Let's assume I have two variables at user level, and I have information collected before and after the experiment. Can I use diff-in-diff as a preprocessing step and then test the effect caused by a treatment by using a regular t-test?
The idea is as follows. Before introducing the treatment, there are two groups A and B (each with 1000 observations). The properties of the groups can change with time (increasing/decreasing pattern). I introduce a new feature to group B (part of the experiment, it is the test group), A is left unchanged.
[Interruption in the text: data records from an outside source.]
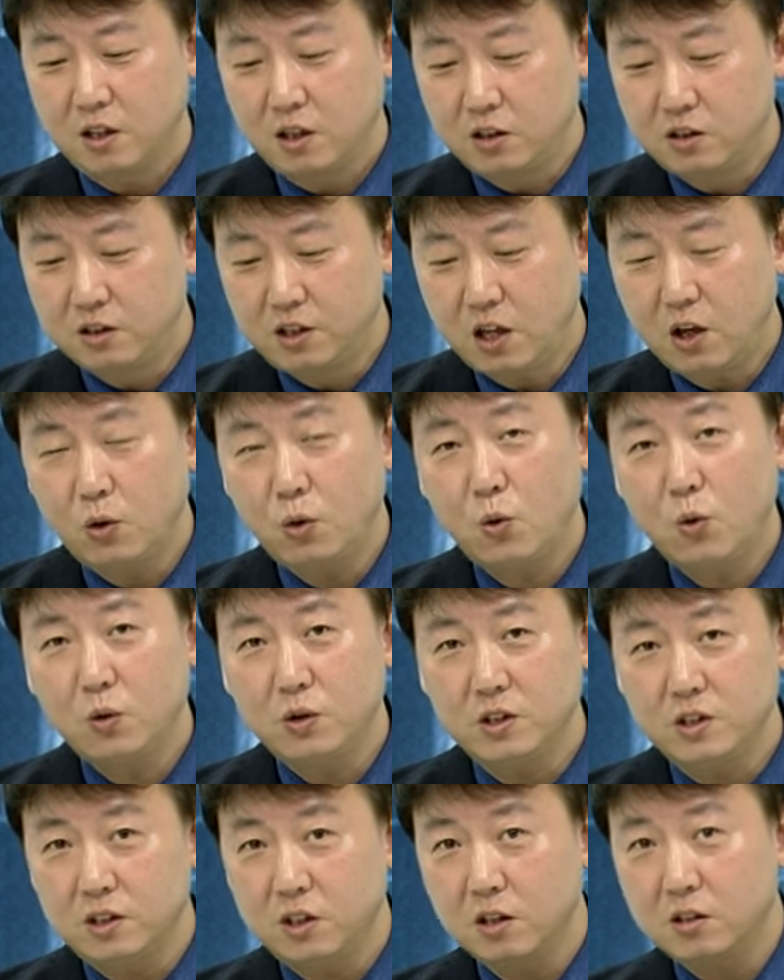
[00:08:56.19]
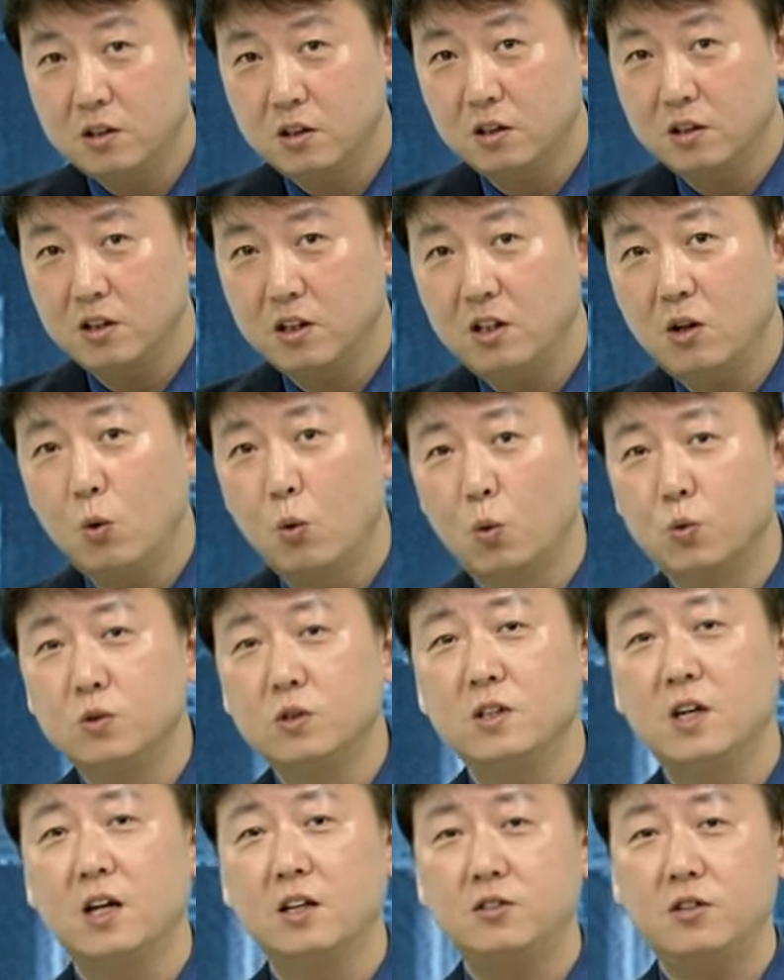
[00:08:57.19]
그대로 이었더니
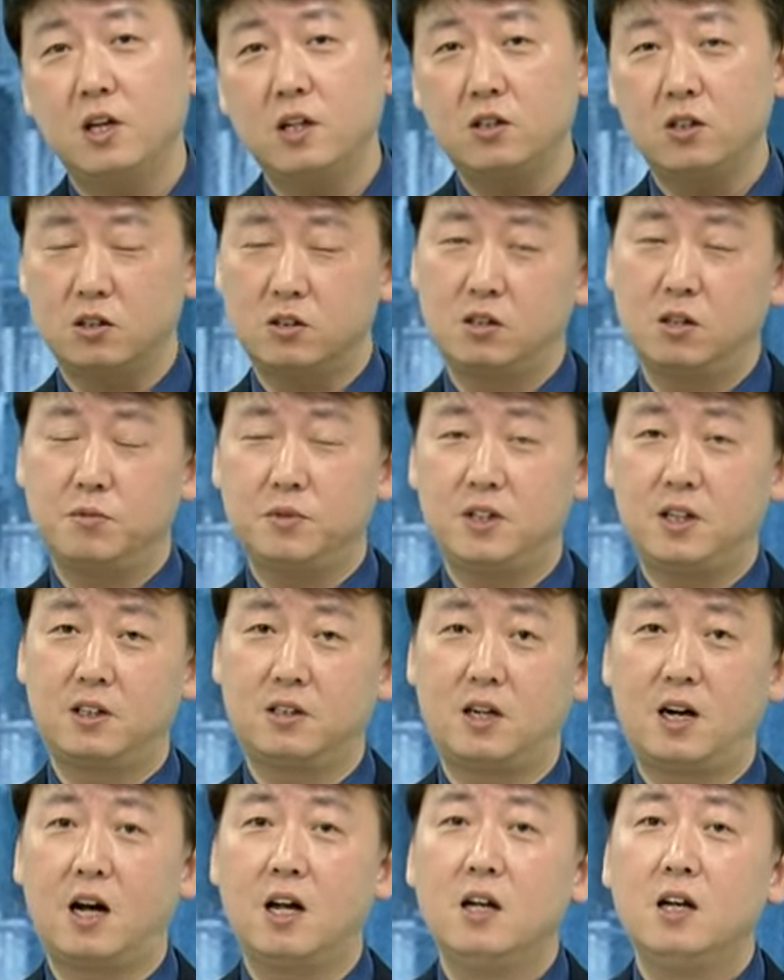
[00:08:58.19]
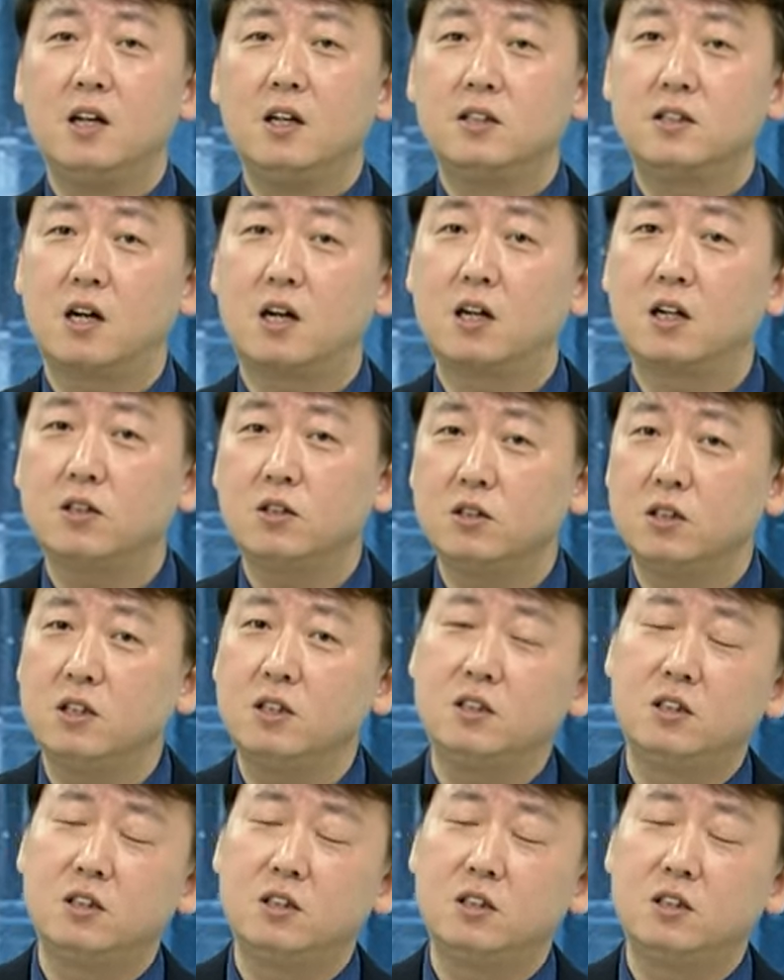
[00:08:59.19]
오늘의 최저점이 되더라. 자, 그래서 이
This creates group A -> C and and B -> D. In the end I want to carry out a statistical test, but account for the fact that some changes happened due to trend.
As in the picture below:
Looking at Dimitriy V. Masterov's answer here I see how to get the DiD coefficient (or simply value). He suggests that one of the possibilities is to carry out a hypothesis test to see if it is different from 0. But coming back to the original article I mentioned, I do not see how to use it as a pre-processing step and then later carry out different kind of hypothesis test (bootstrap/delta + t-test).